Я его не видел и не знал. Он все время оставался за кулисами моей жизни, а теперь вторгся в нее, непрошенный, со своей простуженной железой и корявым, извилистым, как дорожка между скал, характером. Увез Машу от ее сына, зная, что других детей этой женщине не даст. Держал ее на привязи и растил мою дочь, делая вид, что так и надо... А что, собственно, такого уж страшного в том, что человек провел ночь на леднике и простудил предстательную железу?
- Дина, может быть, так это и было. Он не хотел, чтобы она страдала. Он тоже ее любил и не хотел видеть страданий любимой женщины. Я бы понял это не как преступление, а как мужественный поступок. Кто из шекспировских героев был бы способен на такое? Они только и умели, что прокалывать друг друга шпагами и душить ни в чем не повинных венецианских жен.
По крайней мере, в тот момент, когда я это говорил, я, действительно, так и думал, хотя потом много раз перекатывал в мозгу шары и шарики этих событий, и мне начинало казаться, что любовь и ненависть этого человека могли быть близнецами, и эти два близнеца выступали в одной и той же роли, и мне в этой связи почему-то вспомнились две девочки-близнятки, Вера и Наташа, которые учились в нашем классе.
... Однажды у нас в школебыл вечер интернациональной дружбы, и приехало много гостей из других годов. Наша классная руководительница придумала такую шутку: она сочинила сценарий вечера, в ходе которого Наташа и Вера выходили по очереди. Они объявляли номера и сами что-то там декламировали и пели. А потом вышли вдвоем, и все увидели, что это не одна девочка, а две. Зрителям это понравилось, и все бурно аплодировали...
Размышляя о Володе, я вспомнил Веру и Наташу.
Теперь, когда я пишу эти страницы повести о себе самом, я начинаю думать, что уж если писать, то не о себе, а о том, что по-настоящему интересно и поучительно, о Маше и Володе, об этих двоих и их, глубоко спрятанных в глубине и незаметных для других людей, трагедий.
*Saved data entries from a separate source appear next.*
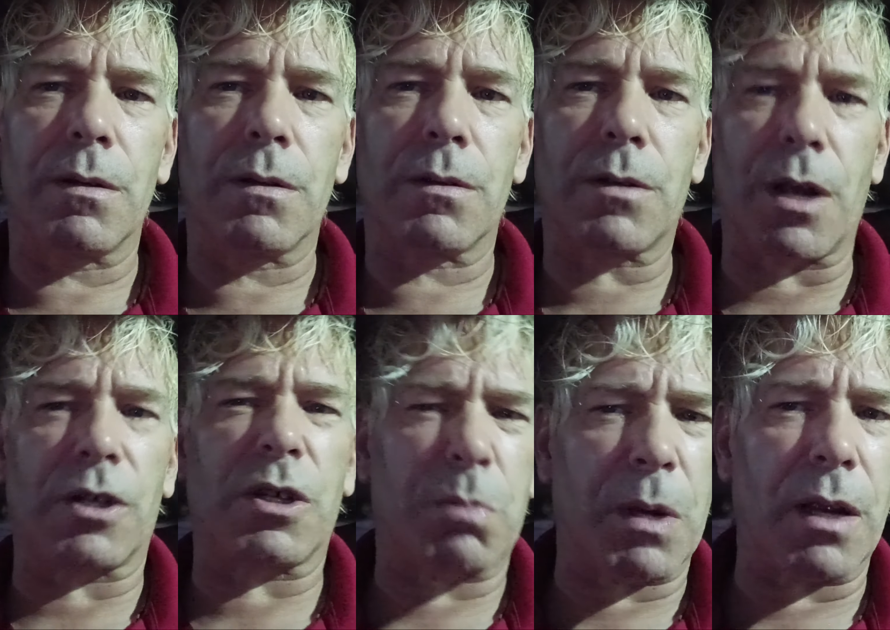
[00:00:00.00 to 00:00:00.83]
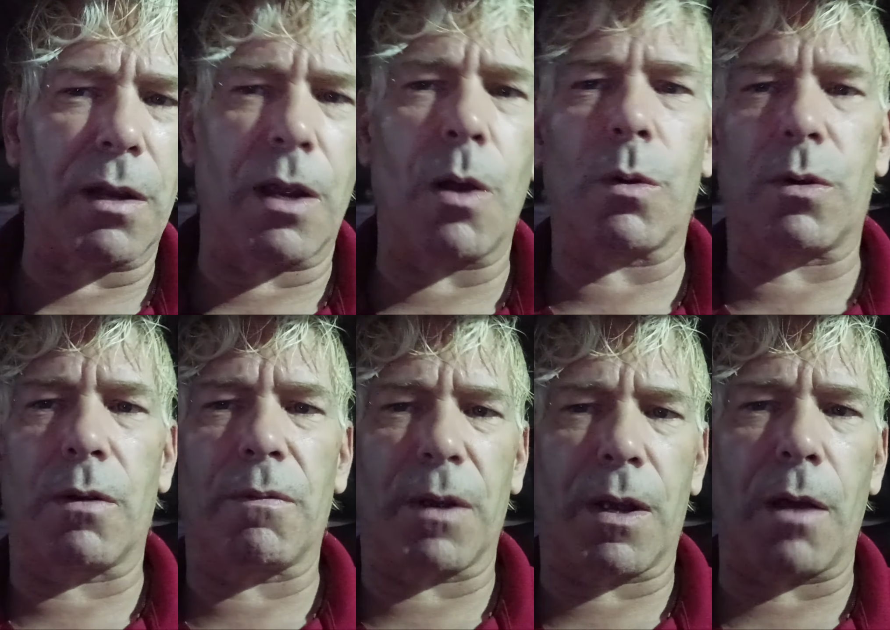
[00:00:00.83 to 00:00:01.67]
Such as being the owner
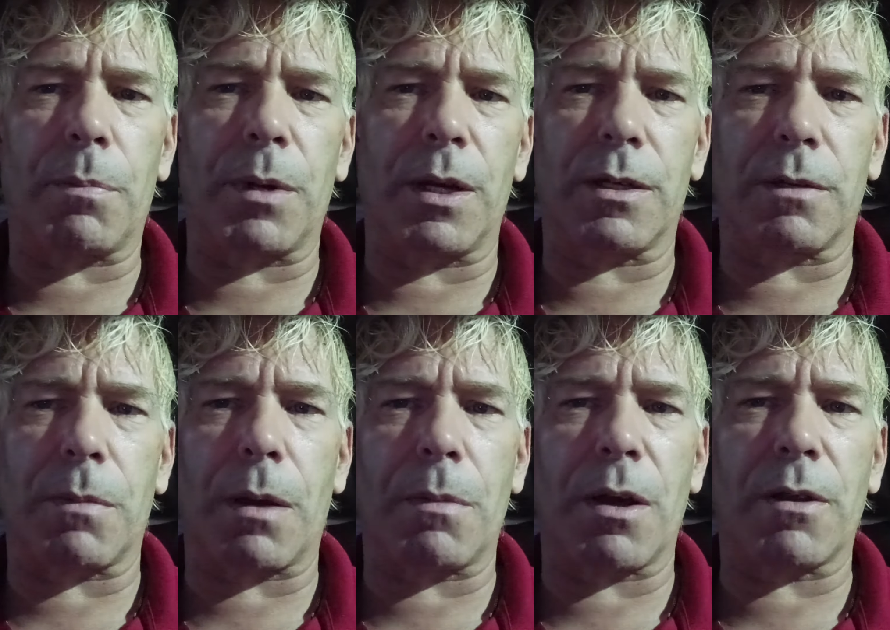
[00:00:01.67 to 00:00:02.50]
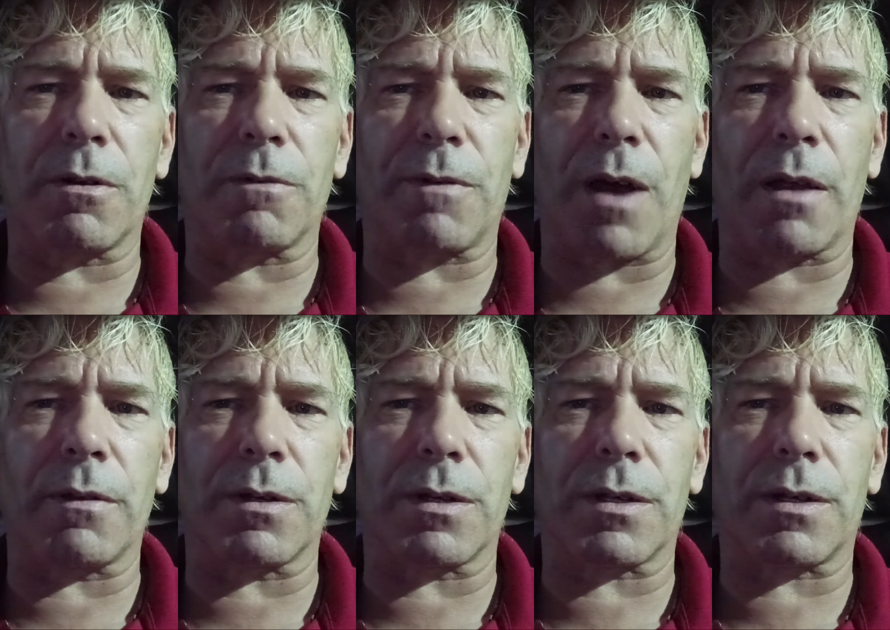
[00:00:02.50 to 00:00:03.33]
of the companies of my mother and
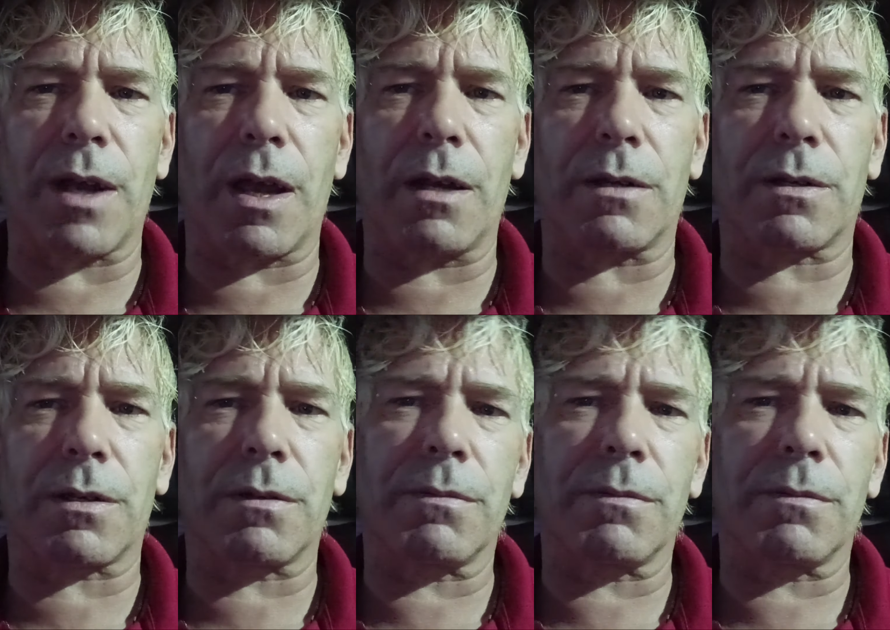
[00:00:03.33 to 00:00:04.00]
father's estates.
Никто не скажет о них: ах, не было еще повести печальнее на свете, чем повесть о Марии и Владимире! Их повесть не сценична, и о ней не создашь кассовый сериал. Ее перипетии глубоко спрятаны в глубине их самих, так глубоко, что эти два так любивших друг друга человека ни разу так и не сказали друг другу, как было дело, почему они поступили так, а не иначе, короче говоря, они, как это делают нормальные влюбленные, ни разу не смогли поделиться друг с другом самым сокровенным.
Так-то. Я марал одну за другой страницы этой повести, мечтал о своих малозначительных эдельвейсах, которые скорее всего были известными любому ботанику замухрышками, вроде луговых ромашек, не зная, что настоящая драма - за кулисами моего рассказа.